I filed for an upgrade on my sound processor last week. It’ll take 4 – 6 weeks (or longer) for me to be approved and receptive of a new unit. That doesn’t count the complication forthcoming with travel to Los Angeles and the House Ear Clinic to get things set up. I like traveling to LA, don’t get me wrong. The problem is I’m a guy who has been in a marred state for a year when it comes to mobility. You try negotiating Tampa International Airport and LAX when you’re using a walker as a 37 year old. Now think about getting around the geographic variation of Los Angeles. I’m likely to be isolated at my hotel the entire time I’m out there, with the exception of a taxi ride to House Ear and Super Shuttle van rides to and from the airport.

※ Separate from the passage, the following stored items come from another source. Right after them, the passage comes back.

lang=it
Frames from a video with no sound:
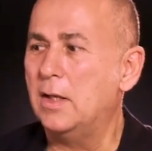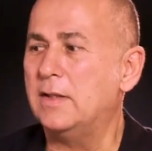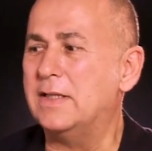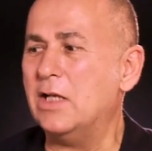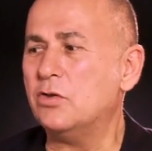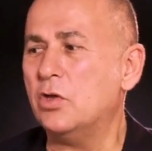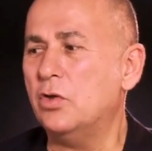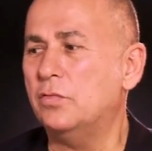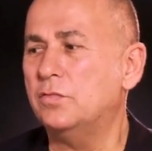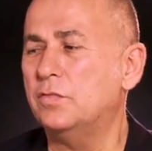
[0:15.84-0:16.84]
Intanto
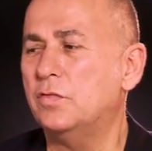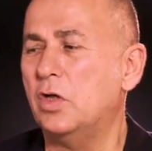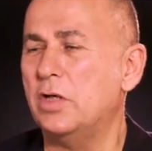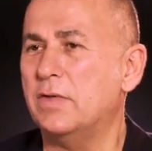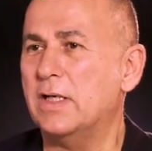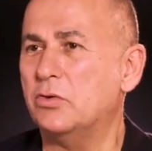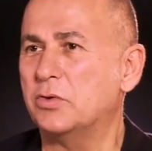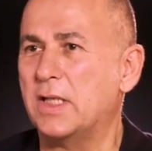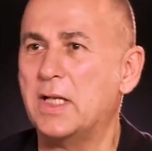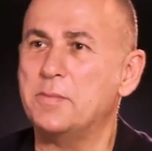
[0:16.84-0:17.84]
non volevo
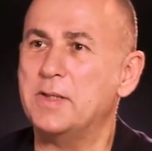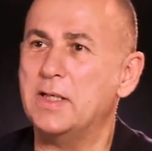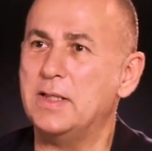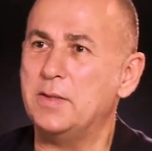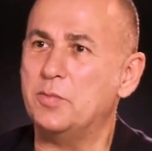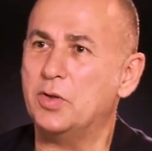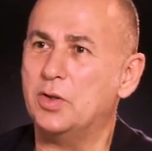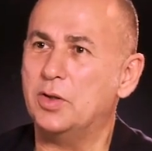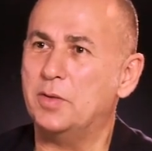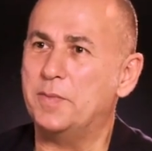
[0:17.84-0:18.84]
allontanarmi dal
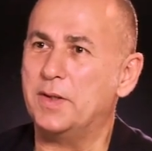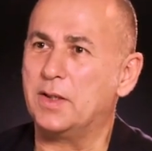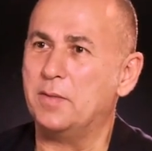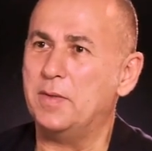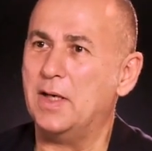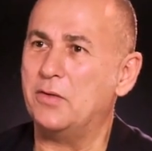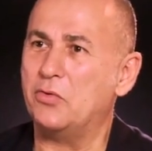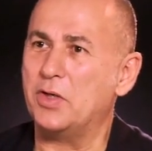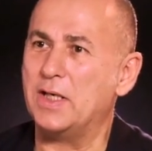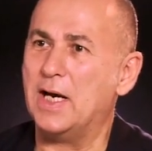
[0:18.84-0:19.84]
libro perché mi
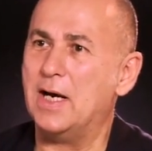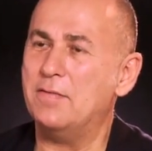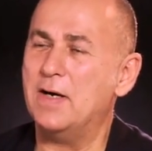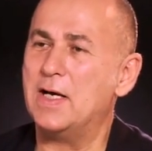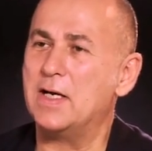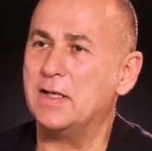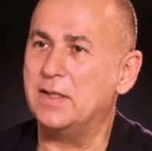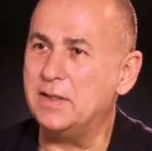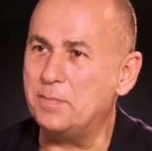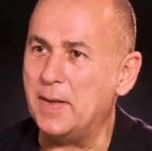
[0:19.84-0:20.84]
annoiava
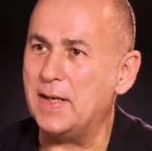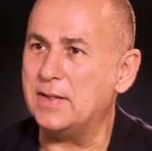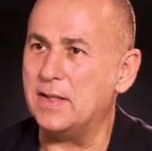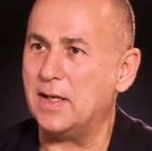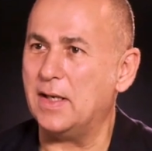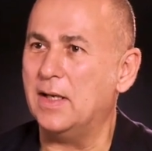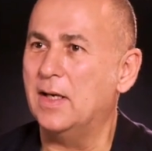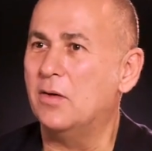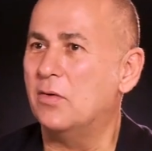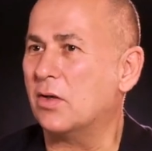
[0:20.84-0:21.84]

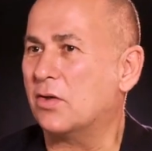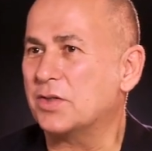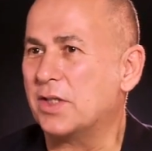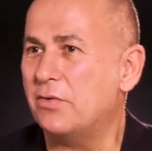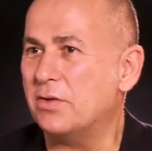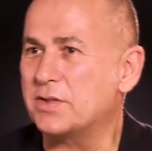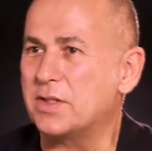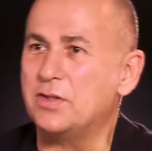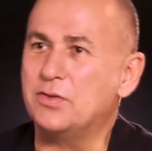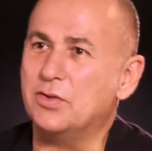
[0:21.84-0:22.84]
ripetere una cosa che avevo
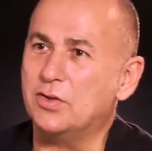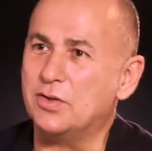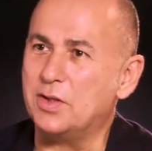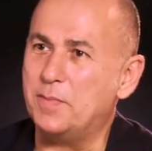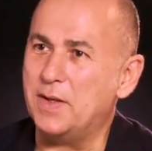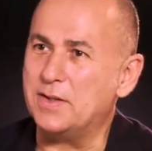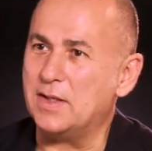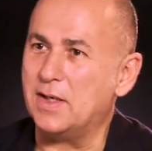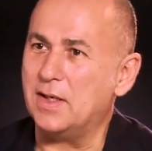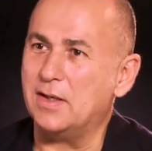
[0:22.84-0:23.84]
scritto,
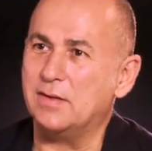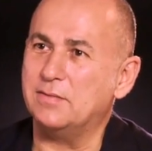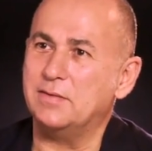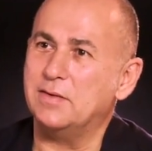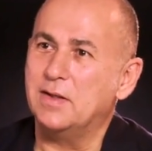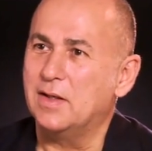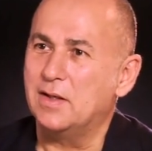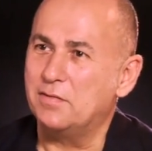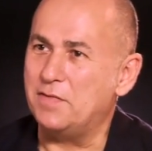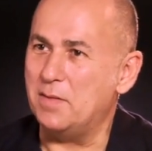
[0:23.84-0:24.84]
ripetere... Eh,
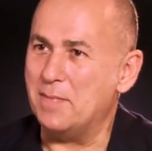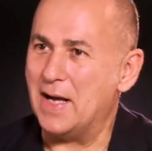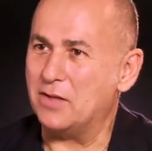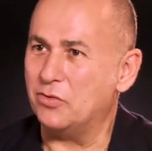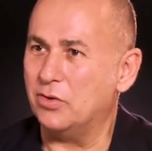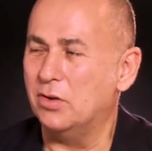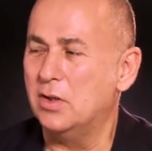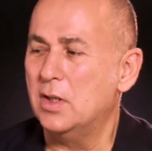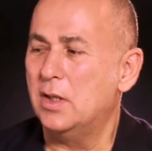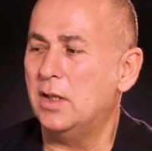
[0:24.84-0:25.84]
filmando.
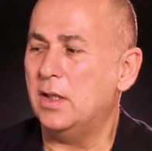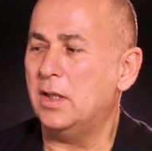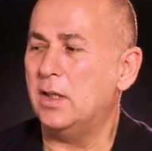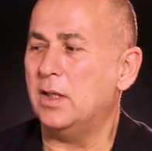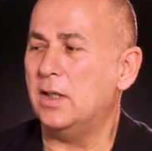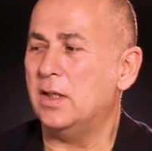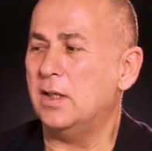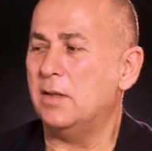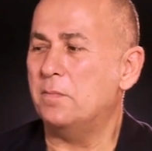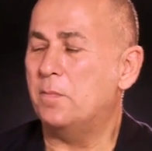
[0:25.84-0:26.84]

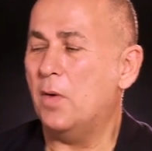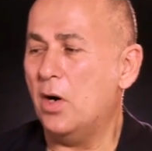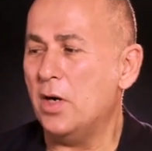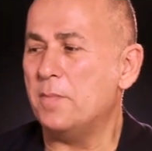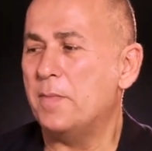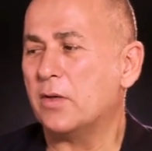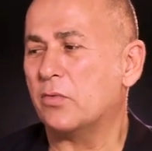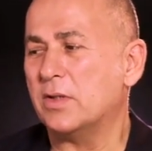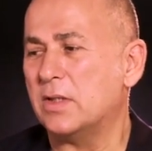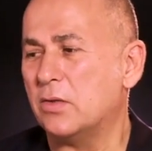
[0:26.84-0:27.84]
Eh, poi per
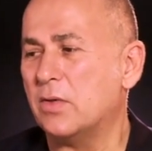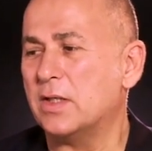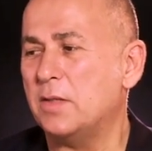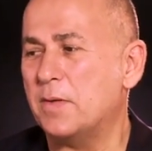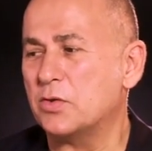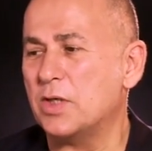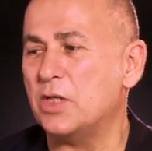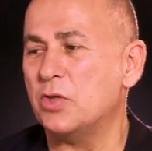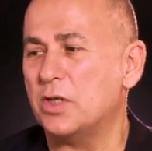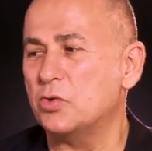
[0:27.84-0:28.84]
quanto riguarda i
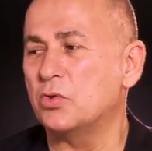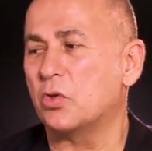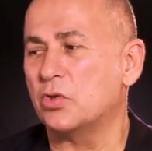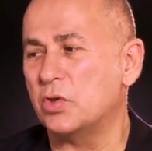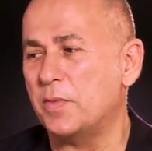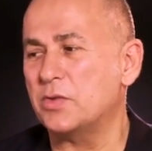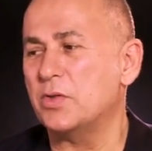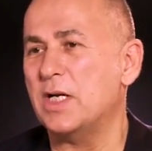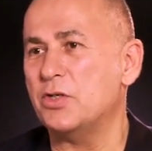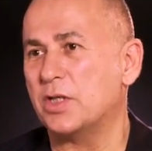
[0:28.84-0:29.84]
personaggi ho aggiunto questo
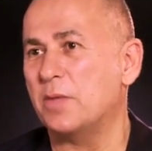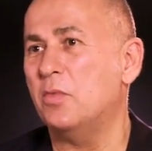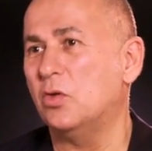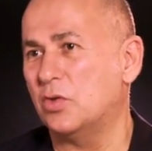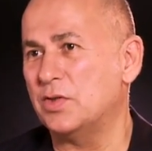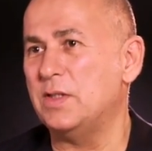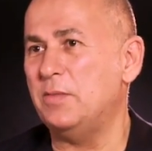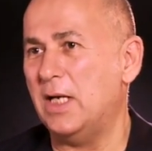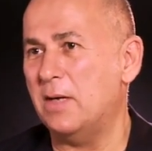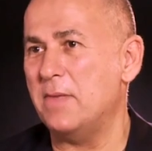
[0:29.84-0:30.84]
personaggio che è molto
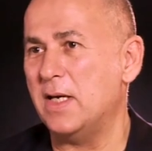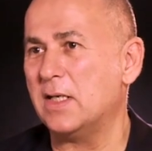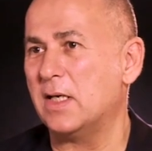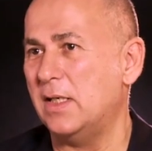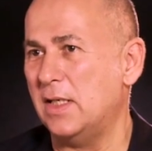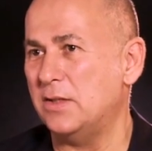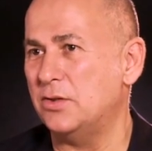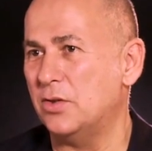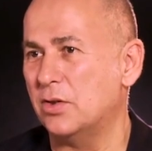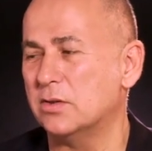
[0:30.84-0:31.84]
simile a me, che è
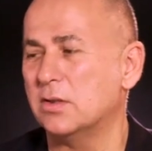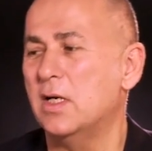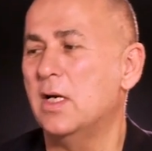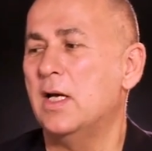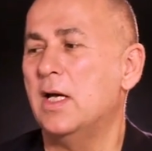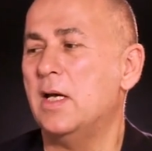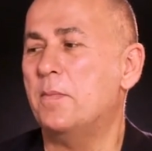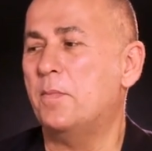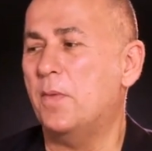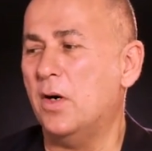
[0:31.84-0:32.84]
l'editor, e
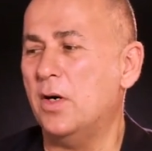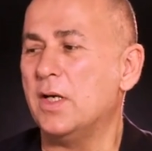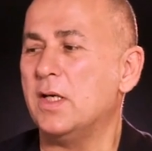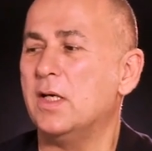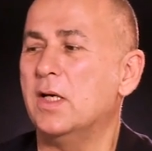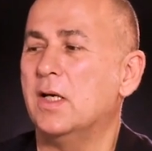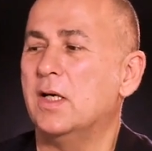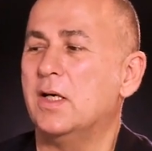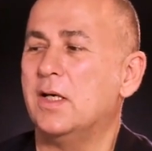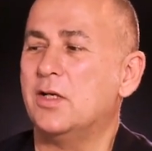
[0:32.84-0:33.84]
poi
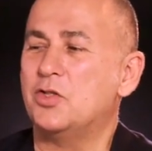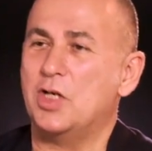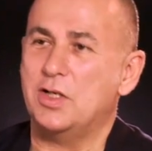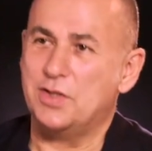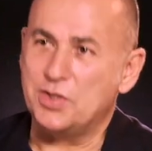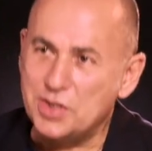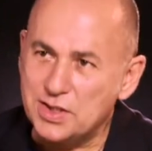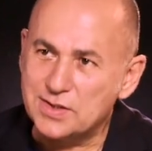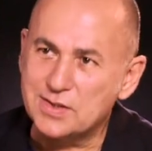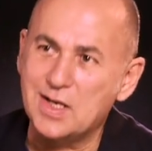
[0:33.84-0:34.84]
eh, c'è il
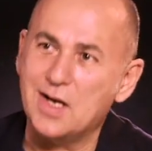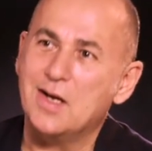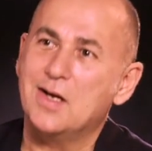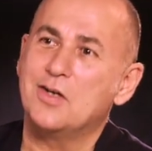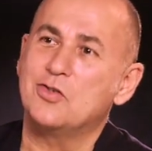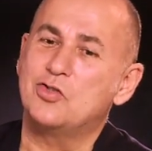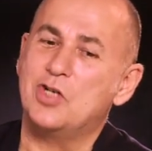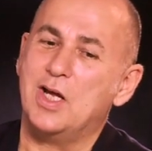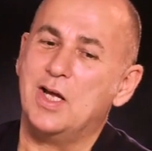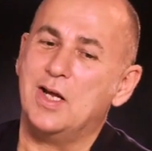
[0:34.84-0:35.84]
regista,
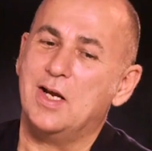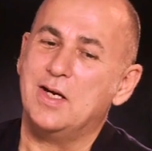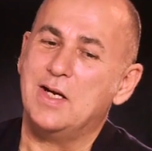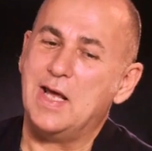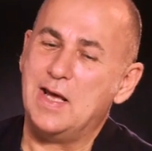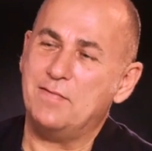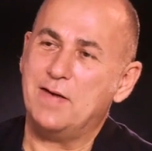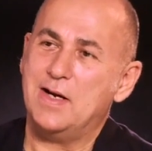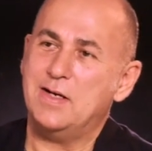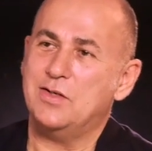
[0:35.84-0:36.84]
c'è eh,
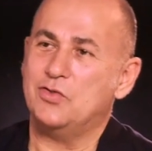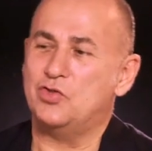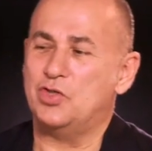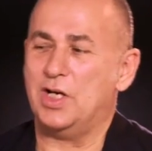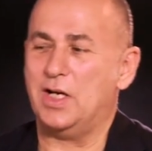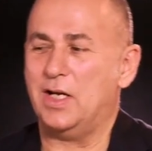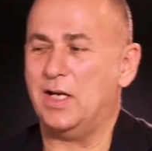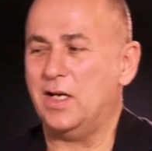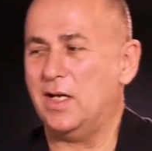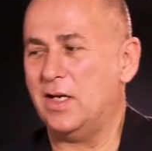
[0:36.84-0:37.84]
Neval,
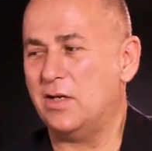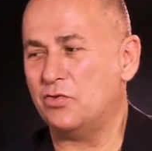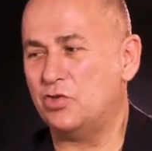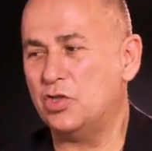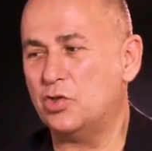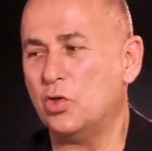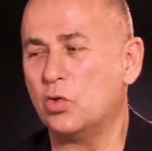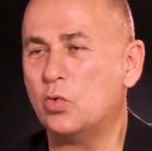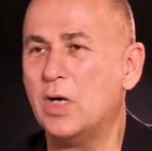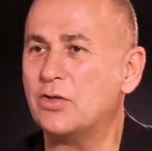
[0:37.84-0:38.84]
eh, ci
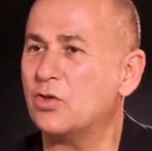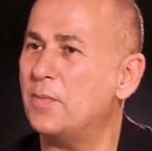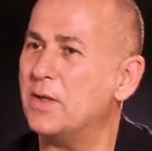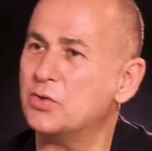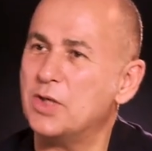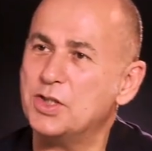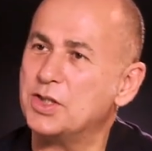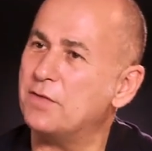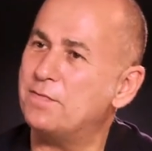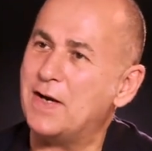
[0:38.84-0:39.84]
sono quattro
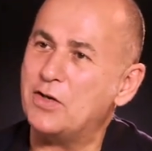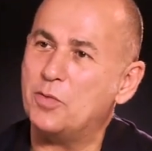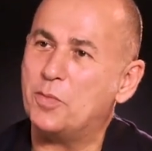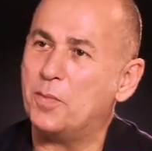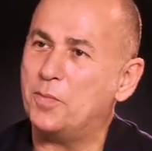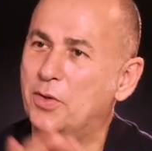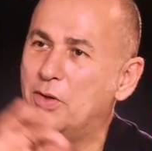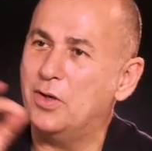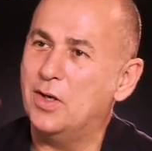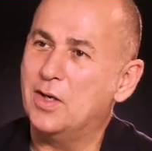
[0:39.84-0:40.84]
personaggi che fanno
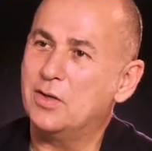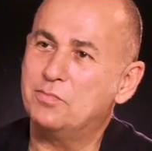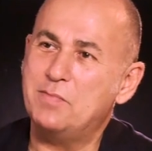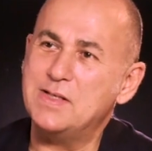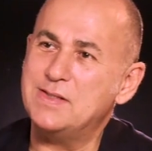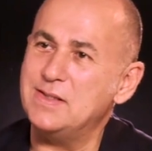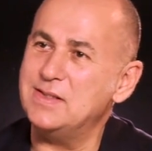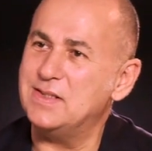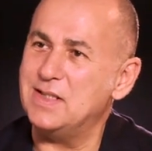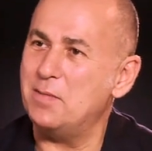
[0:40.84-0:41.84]
proprio messi
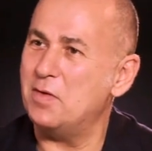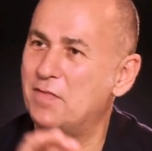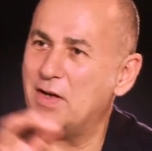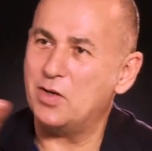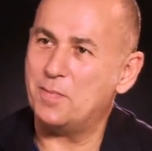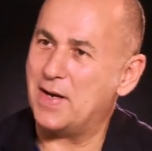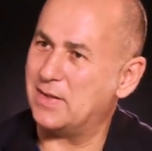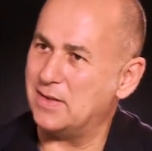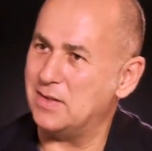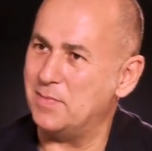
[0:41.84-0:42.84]
insieme fanno
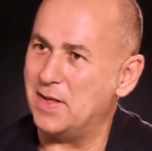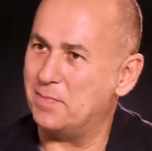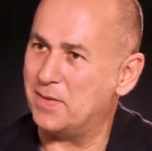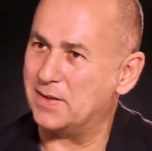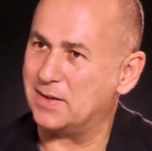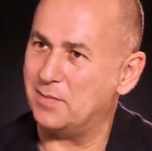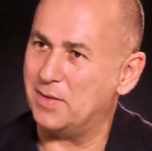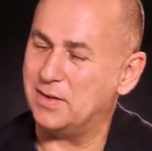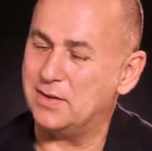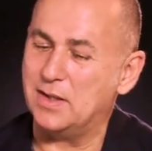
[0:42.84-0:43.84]
parte di me
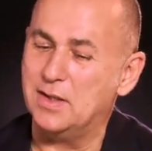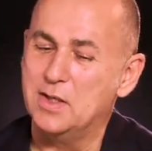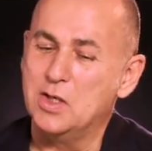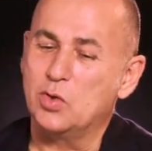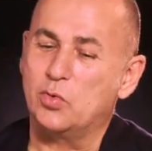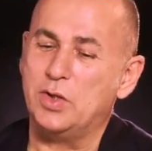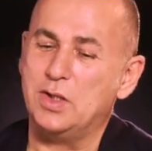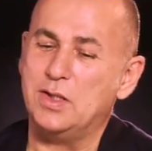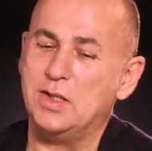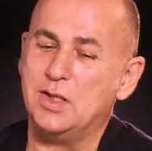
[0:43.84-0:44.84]
praticamente.
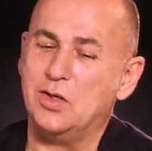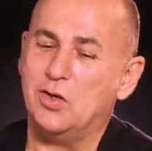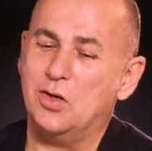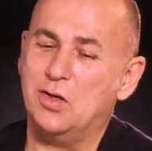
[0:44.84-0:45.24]
Quindi ho,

But to regain sound justifies it. It ain’t suffering and it ain’t pain to deal with challenges like what I’ll face when I know I’ll be able to once again enjoy over five decades of popular music again. Not when I know I’ll get the convenience of day-to-day sounds back. Not when I know I’ll hear the vocal tons of those around me, returning an aspect of people’s very identity (and, you know, hearing when people talk to me so I can communicate with them again). I’ll suffer the challenges and I’ll do it gladly. That’s life after all.
For now, though, I’m in hell. I’m alone even with friends, family and loved ones in contact with me and communicating when and how they can. It’s still a void, one enacted by a simpey technical failing brought forth by chance.